Alcona County 911 open house Saturday
HARRISVILLE – County residents will get a chance Saturday to visit the renovated 911 dispatch center at the Alcona County Sheriff’s Office. That way, they will know how the $3 monthly surcharge they pay for landlines and cellphones is used, Alcona County 911 Director Jeff Brackett said Wednesday.
From those funds, the county has invested more than $80,000 in a new Telex radio system and other equipment, and $30,000 in special furnishings and installation over a two-year period to make the facility more efficient, he said. The rest of the money from the surcharge is used to pay his salary and those of five full-time and four part-time dispatchers.
Computer-aided dispatch and mapping systems were installed in 2012, and allow dispatchers to check several monitors to locate where a problem has been reported. Additional law enforcement data bases and radios also were installed that year, followed by new dispatch desks and monitors in 2013. A new radio console interface system also was purchased.
Other items, such as a kitchenette, paint and carpet tiles were installed to improve the work environment for dispatchers. Once they start their eight-hour shift, they cannot leave the center, Brackett said.
“They eat their meals here,” he said. “They have their coffee here. They don’t go home for lunch.”
They also must stay upbeat under pressure.
“It can go from absolute quiet to bedlam in a second,” said Brackett, who worked in public safety for 25 years.
“Everyone who calls here has a problem, and often it can be a massive problem,” Brackett said. “Someone has just witnessed something tragic. So having a calm, compassionate voice at the other end is going to help elicit more information we need to send them help.”
When a 911 call comes in, a siren-like ring lets the dispatcher know the vital nature of the contact. Sitting in front of six screens, the dispatcher can weigh the situation and then notify a host of agencies, if necessary, including deputies, the State Police, township fire departments, ambulance services, the U.S. Forest Service, even the road commission, if necessary, Brackett said.

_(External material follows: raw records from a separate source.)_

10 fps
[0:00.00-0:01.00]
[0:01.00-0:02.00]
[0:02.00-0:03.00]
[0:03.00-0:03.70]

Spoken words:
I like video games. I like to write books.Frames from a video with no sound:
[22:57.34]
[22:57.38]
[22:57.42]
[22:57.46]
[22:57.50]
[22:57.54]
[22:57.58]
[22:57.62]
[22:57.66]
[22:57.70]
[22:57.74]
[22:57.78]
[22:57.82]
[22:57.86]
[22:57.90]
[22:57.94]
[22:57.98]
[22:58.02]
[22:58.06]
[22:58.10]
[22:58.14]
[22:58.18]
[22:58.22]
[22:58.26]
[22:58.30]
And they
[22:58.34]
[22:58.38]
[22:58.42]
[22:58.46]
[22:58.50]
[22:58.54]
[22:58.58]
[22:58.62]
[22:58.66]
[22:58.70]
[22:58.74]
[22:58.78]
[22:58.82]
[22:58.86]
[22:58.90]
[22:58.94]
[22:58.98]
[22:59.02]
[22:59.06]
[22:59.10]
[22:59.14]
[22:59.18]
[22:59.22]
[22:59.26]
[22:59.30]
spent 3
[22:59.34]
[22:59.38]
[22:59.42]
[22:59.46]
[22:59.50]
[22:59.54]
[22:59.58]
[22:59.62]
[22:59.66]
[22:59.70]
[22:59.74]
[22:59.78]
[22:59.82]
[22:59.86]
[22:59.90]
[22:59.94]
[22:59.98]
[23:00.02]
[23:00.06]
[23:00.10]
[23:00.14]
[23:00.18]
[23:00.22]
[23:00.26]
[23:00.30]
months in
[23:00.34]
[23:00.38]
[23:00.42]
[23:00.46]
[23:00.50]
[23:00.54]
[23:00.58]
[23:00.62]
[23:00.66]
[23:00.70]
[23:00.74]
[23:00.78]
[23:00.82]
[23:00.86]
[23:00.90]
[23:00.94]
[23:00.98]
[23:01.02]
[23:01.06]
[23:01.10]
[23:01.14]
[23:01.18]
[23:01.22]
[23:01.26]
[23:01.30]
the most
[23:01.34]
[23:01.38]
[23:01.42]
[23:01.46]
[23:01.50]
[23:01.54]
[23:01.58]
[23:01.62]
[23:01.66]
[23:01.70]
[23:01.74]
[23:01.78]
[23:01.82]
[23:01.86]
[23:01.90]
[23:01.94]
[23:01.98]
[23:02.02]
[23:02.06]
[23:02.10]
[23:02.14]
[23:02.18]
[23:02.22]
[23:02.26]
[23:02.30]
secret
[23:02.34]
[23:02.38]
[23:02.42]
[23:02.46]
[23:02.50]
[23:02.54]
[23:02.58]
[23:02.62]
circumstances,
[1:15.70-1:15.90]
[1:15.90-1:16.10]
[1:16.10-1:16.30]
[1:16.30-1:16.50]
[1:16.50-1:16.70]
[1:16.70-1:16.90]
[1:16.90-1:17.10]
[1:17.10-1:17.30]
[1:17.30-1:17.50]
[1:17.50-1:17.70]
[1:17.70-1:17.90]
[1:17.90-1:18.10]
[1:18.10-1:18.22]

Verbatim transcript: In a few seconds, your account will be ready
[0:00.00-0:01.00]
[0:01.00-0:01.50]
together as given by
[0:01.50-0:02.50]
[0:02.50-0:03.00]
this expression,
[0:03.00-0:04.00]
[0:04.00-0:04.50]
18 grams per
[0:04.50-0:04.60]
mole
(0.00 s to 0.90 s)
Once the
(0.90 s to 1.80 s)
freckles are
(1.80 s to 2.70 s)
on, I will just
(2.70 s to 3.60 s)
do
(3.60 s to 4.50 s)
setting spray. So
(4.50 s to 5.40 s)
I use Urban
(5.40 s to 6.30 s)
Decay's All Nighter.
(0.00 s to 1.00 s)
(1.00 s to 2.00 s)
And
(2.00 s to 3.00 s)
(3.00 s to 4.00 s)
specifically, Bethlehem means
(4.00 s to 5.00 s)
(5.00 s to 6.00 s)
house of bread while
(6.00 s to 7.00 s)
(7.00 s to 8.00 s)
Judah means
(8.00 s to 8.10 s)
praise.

One computer connects the dispatcher instantly to criminal records and license plate data – information not available to the public. However, during the tour, those monitors will be dark, he said.
Dispatchers also keep an eye on the jail, and open and close doors when requested to do so by jailers, he said.
With the proliferation of cellphones, calls into the 911 center have increased dramatically in Alcona County as well as elsewhere in the nation, he said. So a single car accident on a highway can generate at least 15 calls from concerned motorists and other passersby.
“Before, you had to stop at a payphone and find a dime,” he said. But with cellphones, “people feel that it’s their obligation to pass on the information.”
Although this means more work for dispatchers, people also call in when they spot a motorist weaving on the road or spot other hazards, he said.